1. Pendahuluan (15 Menit)
– Ice Breaking Humanis
Guru membuka kelas dengan menyapa hangat dan menunjukkan senyuman tulus.
Selanjutnya, guru membagikan perasaan pribadi secara singkat untuk menciptakan koneksi emosional dengan siswa.
– Cek Emosi Siswa
Siswa diajak melakukan cek perasaan secara singkat dengan menyebut satu kata yang mewakili emosi saat itu atau menggunakan skala jari. Ini merupakan bentuk pelatihan mindfulness.
– Apersepsi Kritis dan Empatik
Guru menggugah refleksi melalui pertanyaan seperti: “Pernahkah kalian merasa sangat senang atau sangat marah? Kenapa itu bisa terjadi?”
Pertanyaan ini membuka ruang diskusi dan inkuiri kritis atas pengalaman emosional siswa.
– Penyampaian Tujuan
Tujuan pembelajaran disampaikan dengan bahasa sederhana dan relevan agar siswa termotivasi dan merasa terhubung dengan materi.
2. Kegiatan Inti (60 Menit)
– Eksplorasi Emosi (Mindfulness & Empati)
Guru menampilkan gambar ekspresi emosi.
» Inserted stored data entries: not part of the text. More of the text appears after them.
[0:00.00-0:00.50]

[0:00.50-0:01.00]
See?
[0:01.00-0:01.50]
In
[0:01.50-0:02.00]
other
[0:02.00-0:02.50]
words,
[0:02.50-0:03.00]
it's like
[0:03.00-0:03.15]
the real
Siswa diminta mengidentifikasi dan mendiskusikan emosi tersebut.
Mereka terbagi dalam kelompok kecil untuk membahas skenario seperti “teman kehilangan barang” atau “berhasil dalam ujian”.
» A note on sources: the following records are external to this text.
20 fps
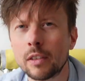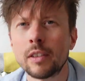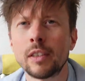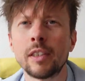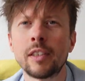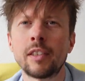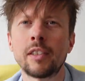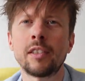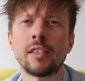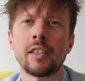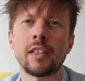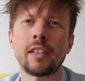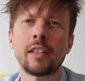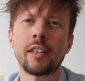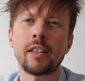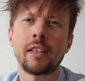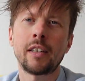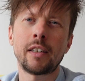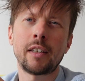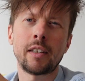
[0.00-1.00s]
This is
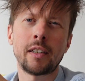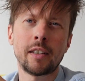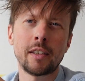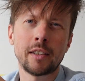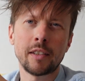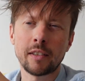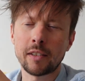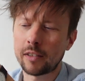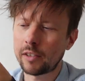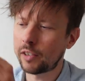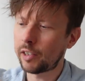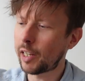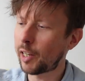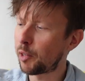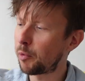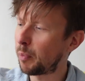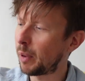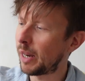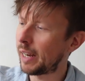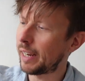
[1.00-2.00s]
a
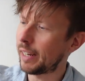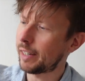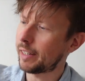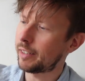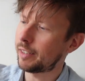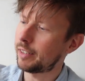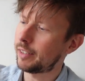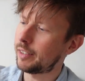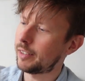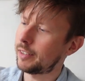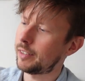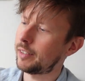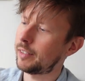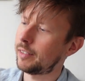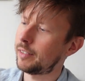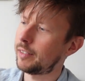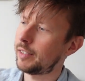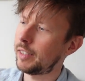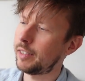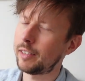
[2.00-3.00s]

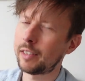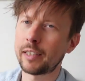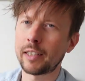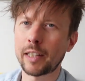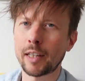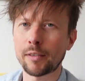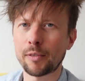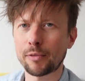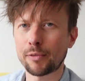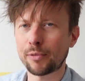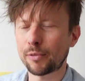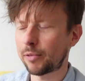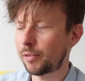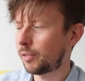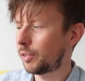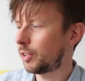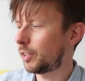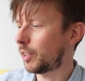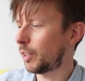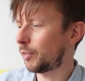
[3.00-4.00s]
Z-Packs DCF
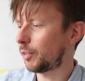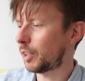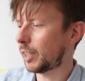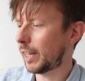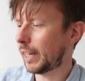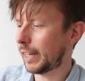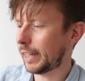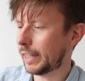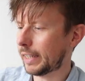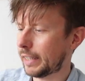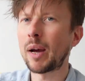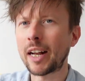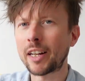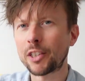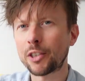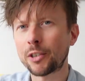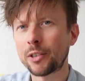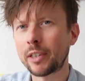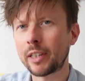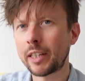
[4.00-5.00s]
stuff sack.
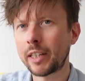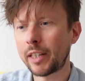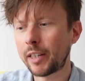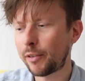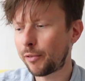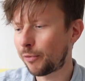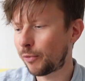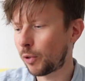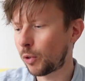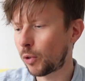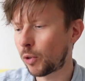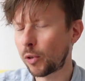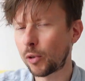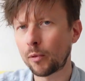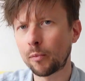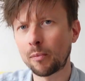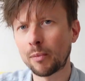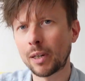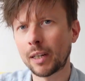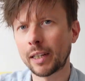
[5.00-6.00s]
Battery for
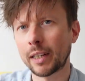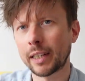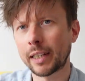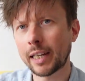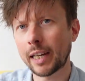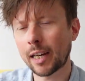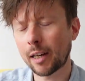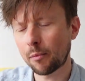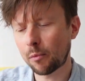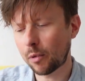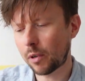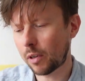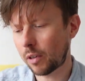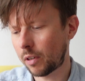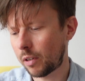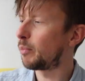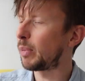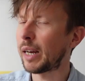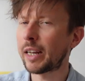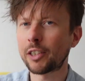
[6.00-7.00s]
my camera,
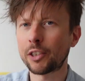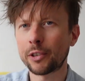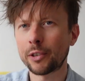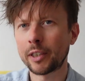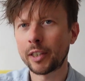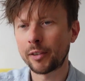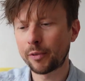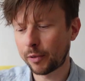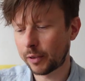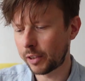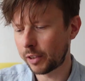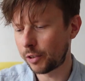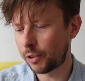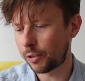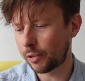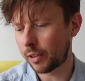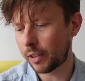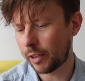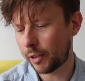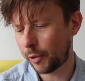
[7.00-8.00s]
battery for the
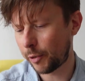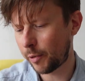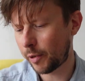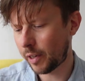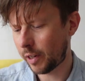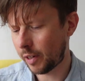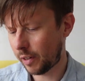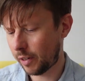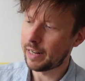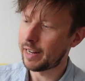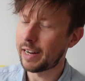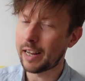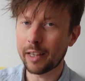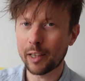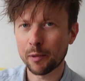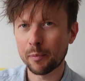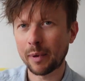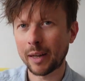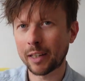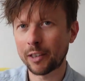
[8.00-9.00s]
drone,
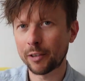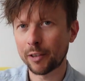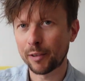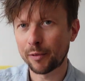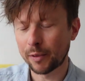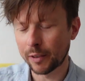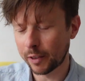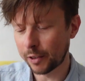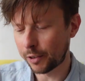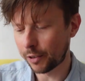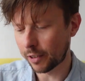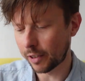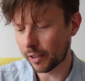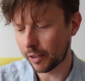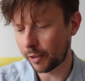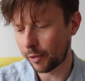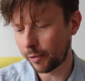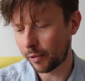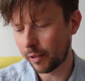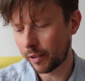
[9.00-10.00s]
another battery for the
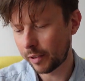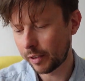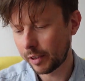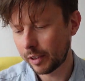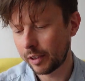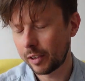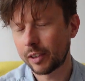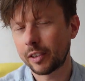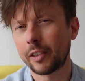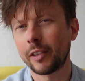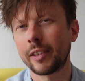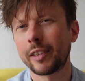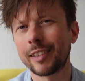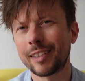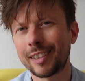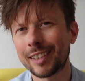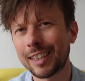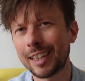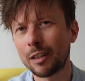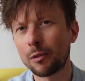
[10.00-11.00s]
drone. So you can
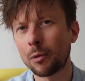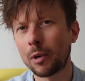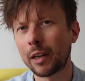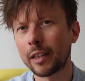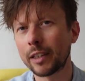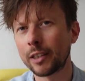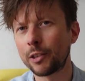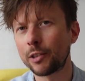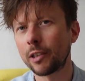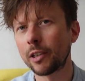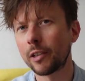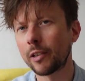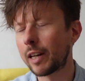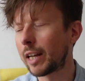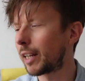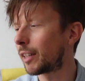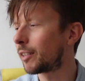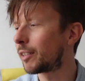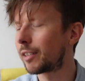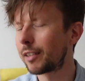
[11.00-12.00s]
see why the drone
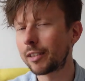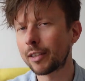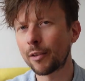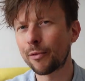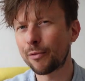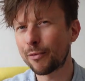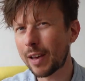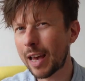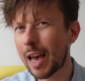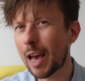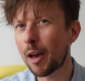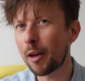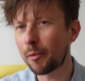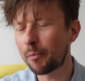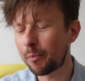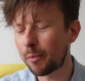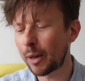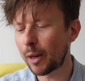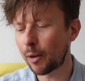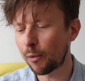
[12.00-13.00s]
adds a fair
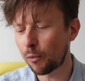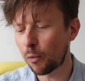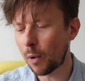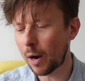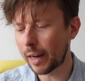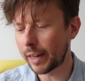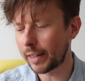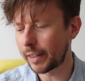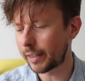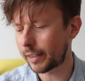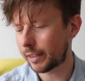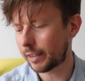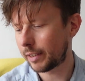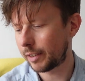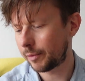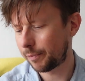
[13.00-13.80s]
bit of weight.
– Guru sebagai Fasilitator Teladan
Saat siswa berdiskusi, guru mengamati dan memberikan respon empatik secara langsung, seperti “Wah, jadi dia sangat kecewa ya?”. Hal ini melatih kepekaan guru dan siswa terhadap emosi.
– Latihan Empati dan Kasih Sayang (Compassion)
Guru menyajikan studi kasus mengenai konflik sosial sederhana dan memantik diskusi: “Bagaimana perasaan tokoh dalam kasus ini?” atau “Apa yang bisa kita lakukan untuk menunjukkan kasih sayang?”.
– Refleksi Diri dan Inkuiri Kritis
Guru mendorong siswa untuk berpikir kritis tentang dampak empati dalam relasi sosial dan bagaimana mengaplikasikannya dalam kehidupan nyata.
3. Penutup dan Refleksi (15 Menit)
Siswa kami ajak untuk:
– Merangkum pemahaman tentang emosi dan empati.
– Membagikan satu tindakan empatik atau penuh kasih yang ingin mereka lakukan.
– Guru menutup dengan afirmasi positif dan mengingatkan bahwa pengelolaan emosi adalah keterampilan yang bisa terus dilatih.
Dengan pendekatan yang menggabungkan pembelajaran emosional dan nilai-nilai kemanusiaan, rencana pembelajaran ini menjadi langkah strategis untuk mencetak generasi yang cerdas secara emosional dan sosial.
Guru bukan hanya mengajar, tetapi menjadi teladan atau panutan yang menunjukkan bagaimana cara merespon dunia dengan hati.